Um caminho para solução do problema dos sem-terra, da reforma agrária e da abertura do emprego no campo, é criar uma legislação trabalhista específica para o trabalhador rural. Muitos querem retornar à lavoura, não necessariamente como proprietários mas como assalariados, habitando na propriedade com suas famílias. Como era nos tempos do regime de colonato, quando imperava a paz social no meio rural, e patrões e empregados viviam em harmonia, sem fome e sem miséria.
Se o sistema poderia, sempre, ser melhorado, o que não deveria acontecer é ter degringolado, como ocorreu com o advento do desastrado Estatuto do Trabalhador Rural, em 1963. Esse estatuto seria revogado dez anos depois, porém seus fundamentos ficaram atrelados à CLT, o que foi pior, pois intensificou o anseio dos sem-terra pela posse de uma propriedade, gerando invasões e a intranquilidade social que já dura 40 anos.
O campo precisa de braços, e é uma grande fonte de empregos, mas com essa forma de legislação ninguém é louco de fixar gente na propriedade. Uma família de colonos sem terra, à qual se dê uma área, subsistirá e poderá prosperar, se for vocacionada para a atividade, mas cada indivíduo apto para o trabalho não tirará por mês um salário mínimo. Porém, terá garantido esse ganho se trabalhar como empregado, uma vez estabelecido na propriedade. E de bom grado o patrão acolherá esse trabalhador, com moradia para ele e os seus, dentro da área, mas para isso será necessária uma lei trabalhista adequada, que contemple ambas as partes.
Com uma lei inteligente e específica para essa relação de trabalho se revolverá metade dos problemas dos sem-terra e da questão agrária, e mais: favorecerá também muitos desempregados das cidades que gostariam de aprender a lida do campo e trabalhar nela.

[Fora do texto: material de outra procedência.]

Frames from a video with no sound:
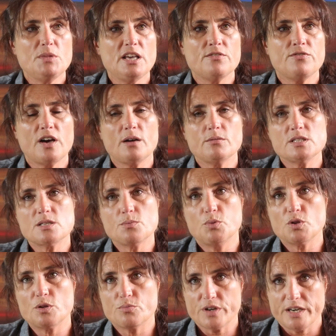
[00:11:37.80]
If I was to
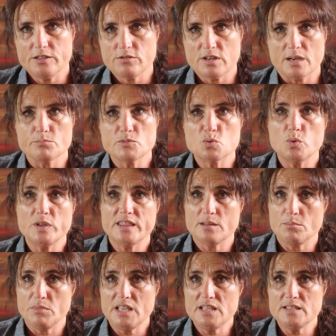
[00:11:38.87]
put the breadcrumbs with
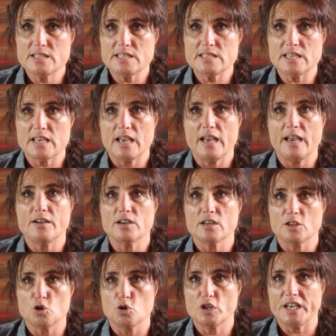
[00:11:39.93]
the mince,
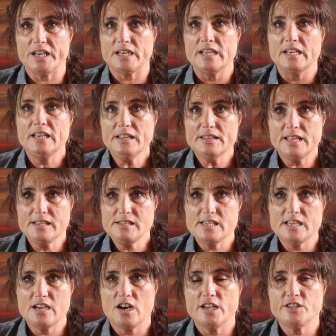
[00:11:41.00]
cook it, then
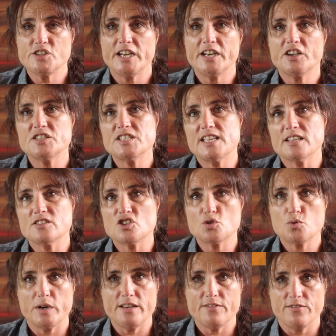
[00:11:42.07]
dehydrate, it goes down to
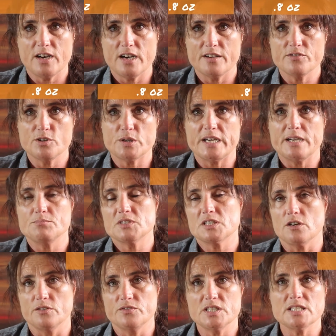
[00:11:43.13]
25 grams,
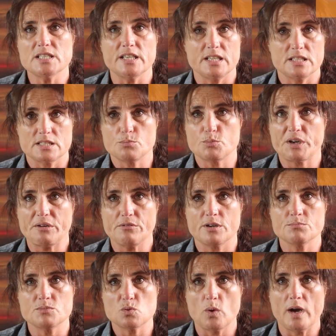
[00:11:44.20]
obviously, because the
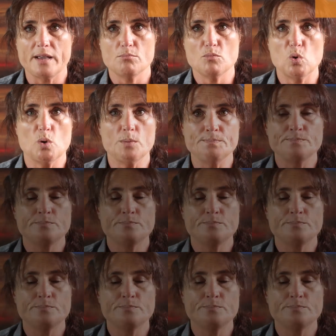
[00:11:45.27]
breadcrumbs weigh more.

Quatro décadas atrás, quando as esquerdas atrasadas criaram o regime de equiparação do trabalhador rural ao urbano, assistimos ao despejo de milhares e milhares de famílias que estavam agregadas à terra, com as multidões nas estradas deslocando-se para as cidades. Um espetáculo desolador. E, como o campo não podia operar sem esses braços, criou-se a figura do bóia-fria, ou seja: o mesmo trabalhador era recolhido em caminhões, nas periferias urbanas, para trabalhar na mesma terra, porém sem vínculo empregatício.
O resultado foi o esvaziamento do campo, com as casas desses agregados abandonadas, o inchaço das favelas nos centros urbanos e a conversão dessa gente e seus dependentes em marginais (no sentido de que ficaram à margem). Desnecessário dizer que muitos deles resultaram em delinquentes, até por não encontrarem opções. Ademais, o sistema gerou ações trabalhistas sem conta, pelo oportunismo dos denominados (na época) ''advogados do diabo'', que penalizaram os patrões com fabulosas indenizações, obrigando alguns a entregarem as próprias terras.
Há um aceno para amenizar o problema dos sem terra, que é a reocupação desses empregos potenciais no campo, mas será necessária uma lei trabalhista específica. Quarenta anos devem ter servido de ensinamento!